Etiket arşivi: Moğol

ÖMRÜMÜZ BİTSE BİZİM BİTMEZ DERDİMİZ

   

 

 

süleyman pekinTürk tasavvufuna farkında olmadan giren ve bilmeden çok katkı veren mutasavvıf Müslüm Gürses hazretleri bir sözünde der ki:  “Ölüm herkesi bulacaktır ve toprak altında düz yatmak için üstünde dik duracaksın.”

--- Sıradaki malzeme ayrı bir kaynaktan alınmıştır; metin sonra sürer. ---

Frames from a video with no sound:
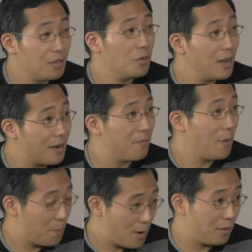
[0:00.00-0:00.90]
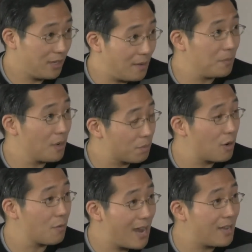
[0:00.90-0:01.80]
you got to p- pony up your
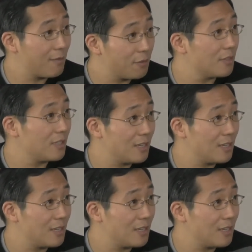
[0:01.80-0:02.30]
pro rata for this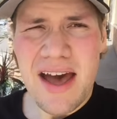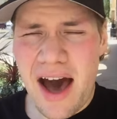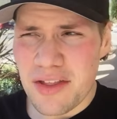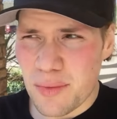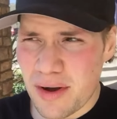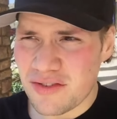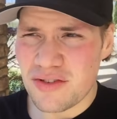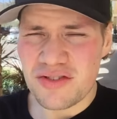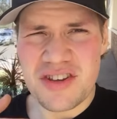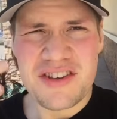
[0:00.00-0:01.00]
Other ones,
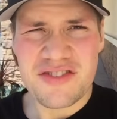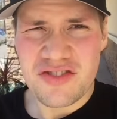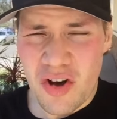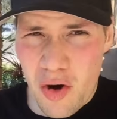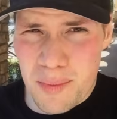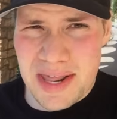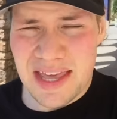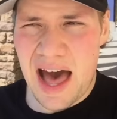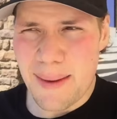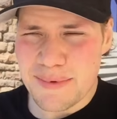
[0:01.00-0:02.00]
you see so many
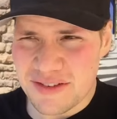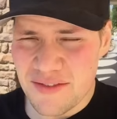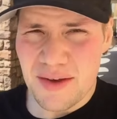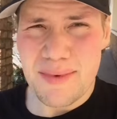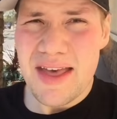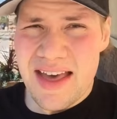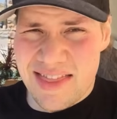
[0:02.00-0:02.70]
copies of them.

Tasavvufta var olan iman iştiyakı, inşirah duygusu, belli zikir kalıpları üzerinden sağlanan konsantrasyon, bazı maddî motifler üzerinden kazanılan manevî arınma eğitimi gibi temel özellikleri bağrında barındıran Müslümcülük de başlangıçta koyu bir tarikat ve teo-politik bir klan hüviyetinde idi.

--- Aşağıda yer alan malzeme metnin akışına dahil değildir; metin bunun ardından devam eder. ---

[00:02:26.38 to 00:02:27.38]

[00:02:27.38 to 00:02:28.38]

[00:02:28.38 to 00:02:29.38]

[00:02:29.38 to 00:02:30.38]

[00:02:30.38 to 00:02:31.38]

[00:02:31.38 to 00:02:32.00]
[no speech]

O zamanlar Müslümcü Hareket’in en çok eleştirilen jilet-damar-acı üçgeni en çok mürit / müşteri toplayan en bâriz farklılığıydı. Zira jilet, insanın doğallığına vurulmuş bir darbe olarak sakal da kesebilir insan da.. Jilet çekmek aslında jiletin fonksiyonuna bilinçsiz bir isyandır. Uzayan kılların karşılığı olarak üretilen soğuk cismin bitip tükenmeyen acıların sıcak karşılığına tahvil edilmesi olayıdır.

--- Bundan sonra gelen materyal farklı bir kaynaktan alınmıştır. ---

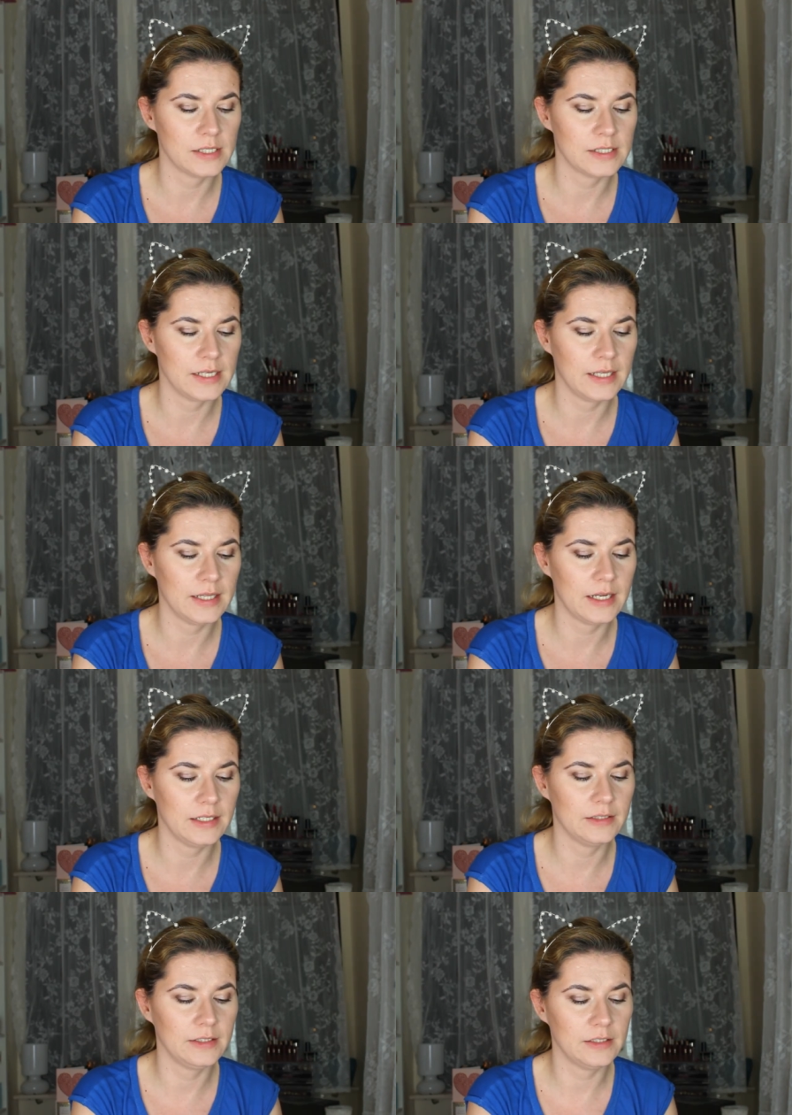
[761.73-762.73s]
said that
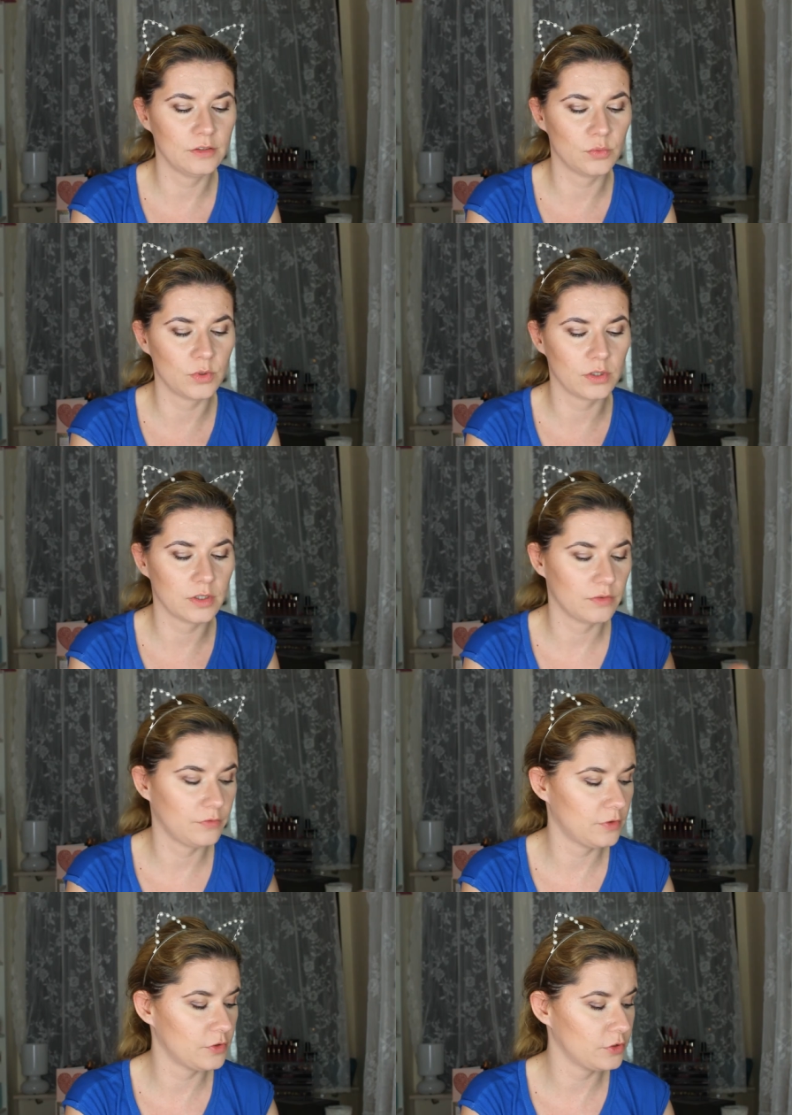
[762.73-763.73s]
it didn't work
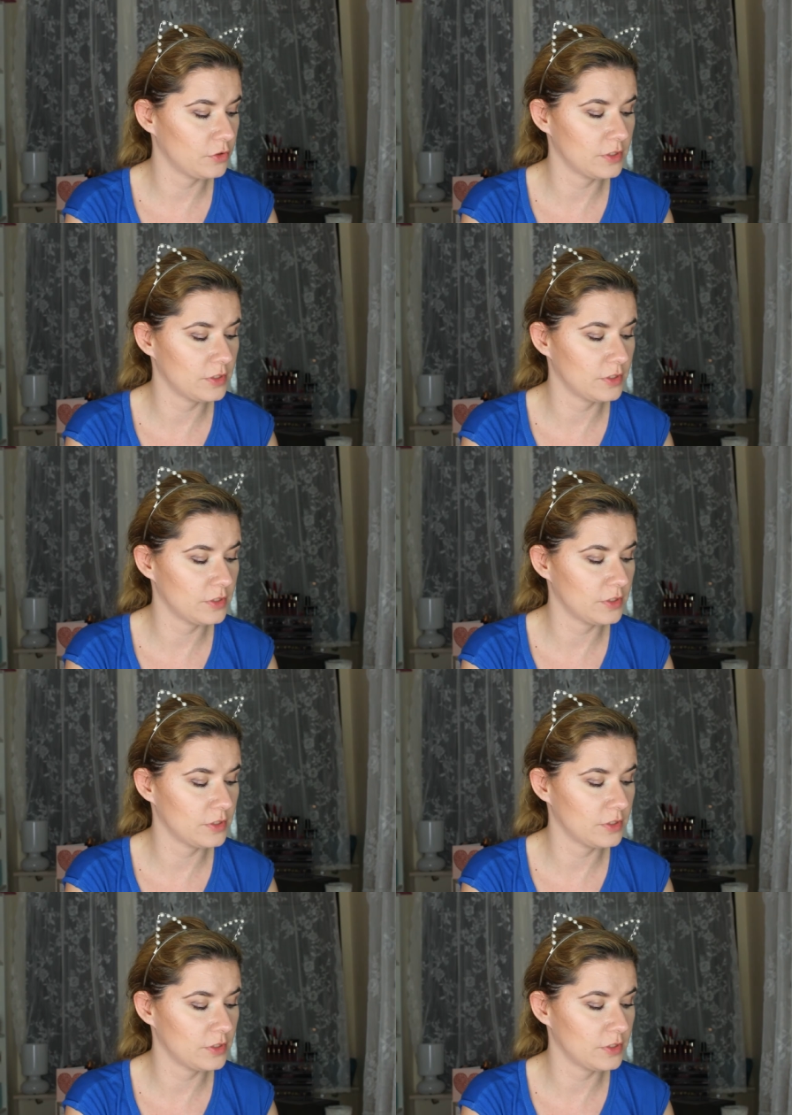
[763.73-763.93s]
first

‘Jilet çekme’ seansı da bir güç gösterisi ve meydan okumadır. Teknolojiyi ve onun getirdiklerini küçümseme, onu farklı bir anlayışla yenme arzusudur. Akan kan sizin bakışlarınızdaki korkudadır, damlayan bedende değil. Bir kesiğin vereceği acı ruhu ızdırap cenderesine alınmış insanlar için önemsizdir. Kendine jilet atan biri zaten dünyaya tümden tekme atmış demektir. Ve kendisine böyle davranan birine feleğin kötülükleri ne yapabilir?!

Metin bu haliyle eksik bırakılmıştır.